Law firms are clearly data controllers and, in many cases, data processors as well. In order to be GDPR-compliant, law firms must take steps to ensure that their information systems can provide data subjects all of their GDPR rights.
GDPR Compliance Highlights
Alexander P. Woollcott, chair of the Global Sourcing & Strategic Transactions Practice at Atlanta-based Morris Manning & Martin LLP, said that many law firms have yet to understand the relevance of GDPR to their practices and fewer still have taken steps to come into GDPR compliance.
“The implications to U.S. law firms – from both a legal compliance and an operational standpoint – will be significant,” Woollcott said, “For example, law firms will not have free reign to keep data of a European client if the client exercises his or her right under GDPR to require that the firm delete the client’s data.”
This article is not intended to provide a comprehensive list of steps lawyers must take to comply with the GDPR. Nevertheless, U.S.-based lawyers can get most of the way there by improving their information-handling practices in at least the following five areas:
1. Obtain informed consent. Under the GDPR, data processing is lawful if the data subject has given informed consent.

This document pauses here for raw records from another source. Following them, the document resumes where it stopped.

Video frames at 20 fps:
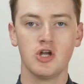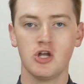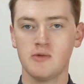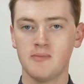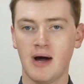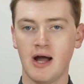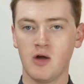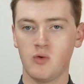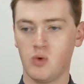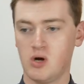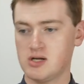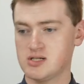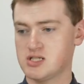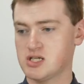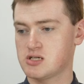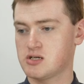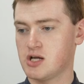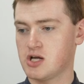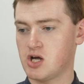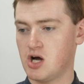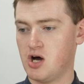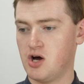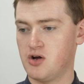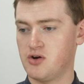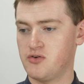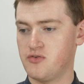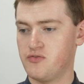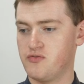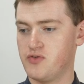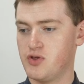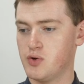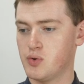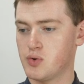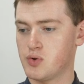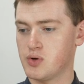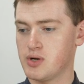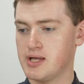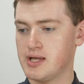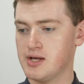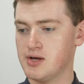you might want to click on
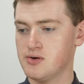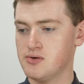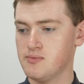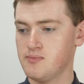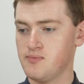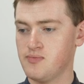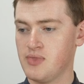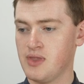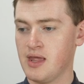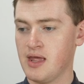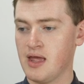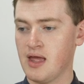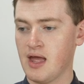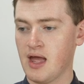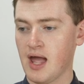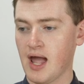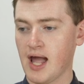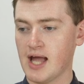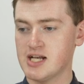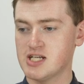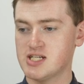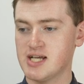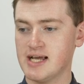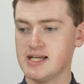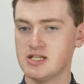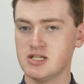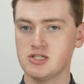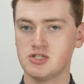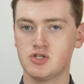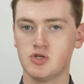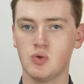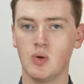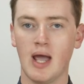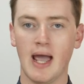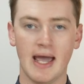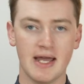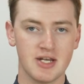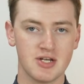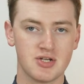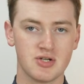Viewer here and change it to
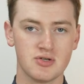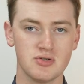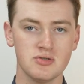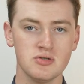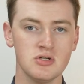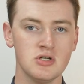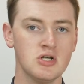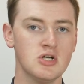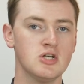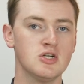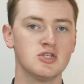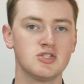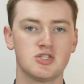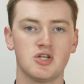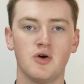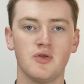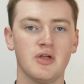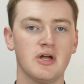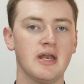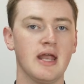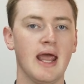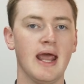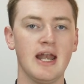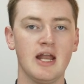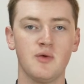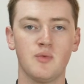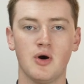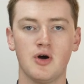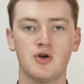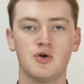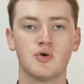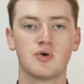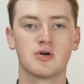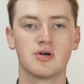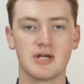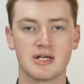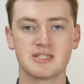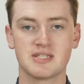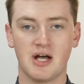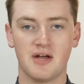Editor so that anyone who
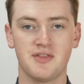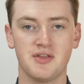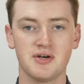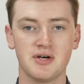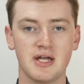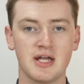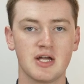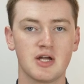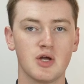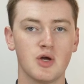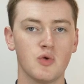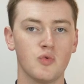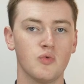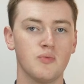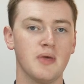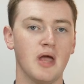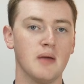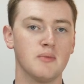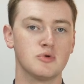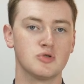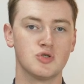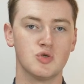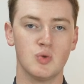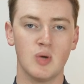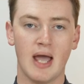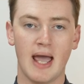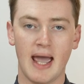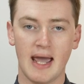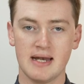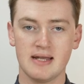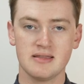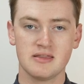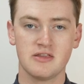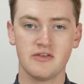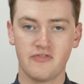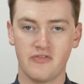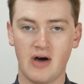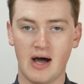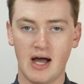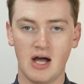clicks on the link will be able to edit
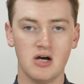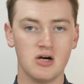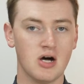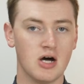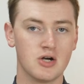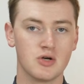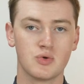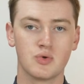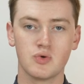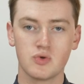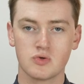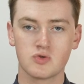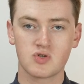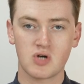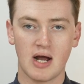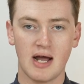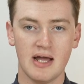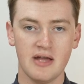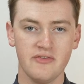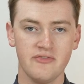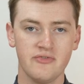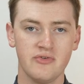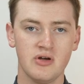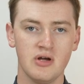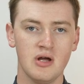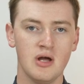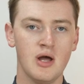the file on Google Drive.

Consent must be a freely given, specific, informed and unambiguous indication of the data subject’s wishes that, by a statement of a clear affirmative action, signifies agreement to the processing of personal data.
Law firms collecting email addresses and other information to be used for marketing purposes cannot rely on pre-checked boxes, and firms must spell out in detail how the data subject’s information will be processed.

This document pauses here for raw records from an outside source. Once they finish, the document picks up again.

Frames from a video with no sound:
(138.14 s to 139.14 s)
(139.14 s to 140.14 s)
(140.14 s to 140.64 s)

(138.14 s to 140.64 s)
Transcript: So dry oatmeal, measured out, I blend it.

Mitchell says that law firms should consider carefully all foreseeable uses of a data subject’s information before they seek consent.
“If you get a client's email address, stating that you will use it for communications between the client and their lawyer, that is the only thing for which you may use that email address,” Mitchell said. “You can't put it on a newsletter mailing list or use it to search for them on social media.”
Requests for consent should be prominently displayed, and not intertwined with website terms and conditions. The law firm must preserve a record of the data subject’s consent, and it must provide a means for the data subject to withdraw consent at a later date.
2. Amend privacy policies and retainer agreements to explain how data subjects can assert their GDPR rights. The firm’s data-handling practices must be spelled out in detail; data subjects must be told what they need to do to view their data, how to request corrections or deletions.
3. Store data securely. Once collected, law firms must protect the data subject’s information under stringent GDPR standards. Inquiries should be made with the firm’s technology providers to ensure that client data is securely stored. Morris Manning’s Woollcott believes that the GDPR’s data security standards are likely more demanding than legacy data security measures at U.S. law firms.
4. Plan now for data breaches. The GDPR requires data controllers to notify authorities of data breaches within 72 hours. This requirement is a relatively short deadline, one that will likely not be met in the absence of advance planning by firms.
5. Revise contracts with vendors. The GDPR requires that contracts between data controllers (e.g., law firms) and data processors (.e.g., marketing technology providers, email providers, web hosting companies) explicitly state that the data processor is GDPR compliant. Because the GDPR imposes liability on data controllers for activities of their data processors, law firms that pass to data processors their clients’ data should have an indemnification clause build into those contracts.
Mitchell advises law firms to squeeze value out of their GDPR compliance efforts by publicizing them in marketing communications.
“Being able to say you are GDPR compliant — putting it right there on your website and in your marketing messages — is a huge plus in terms of giving clients peace of mind,” she said.
“All else being equal, which firm would you choose? One that says right up front that they are GDPR compliant? Or one that doesn't mention it at all?”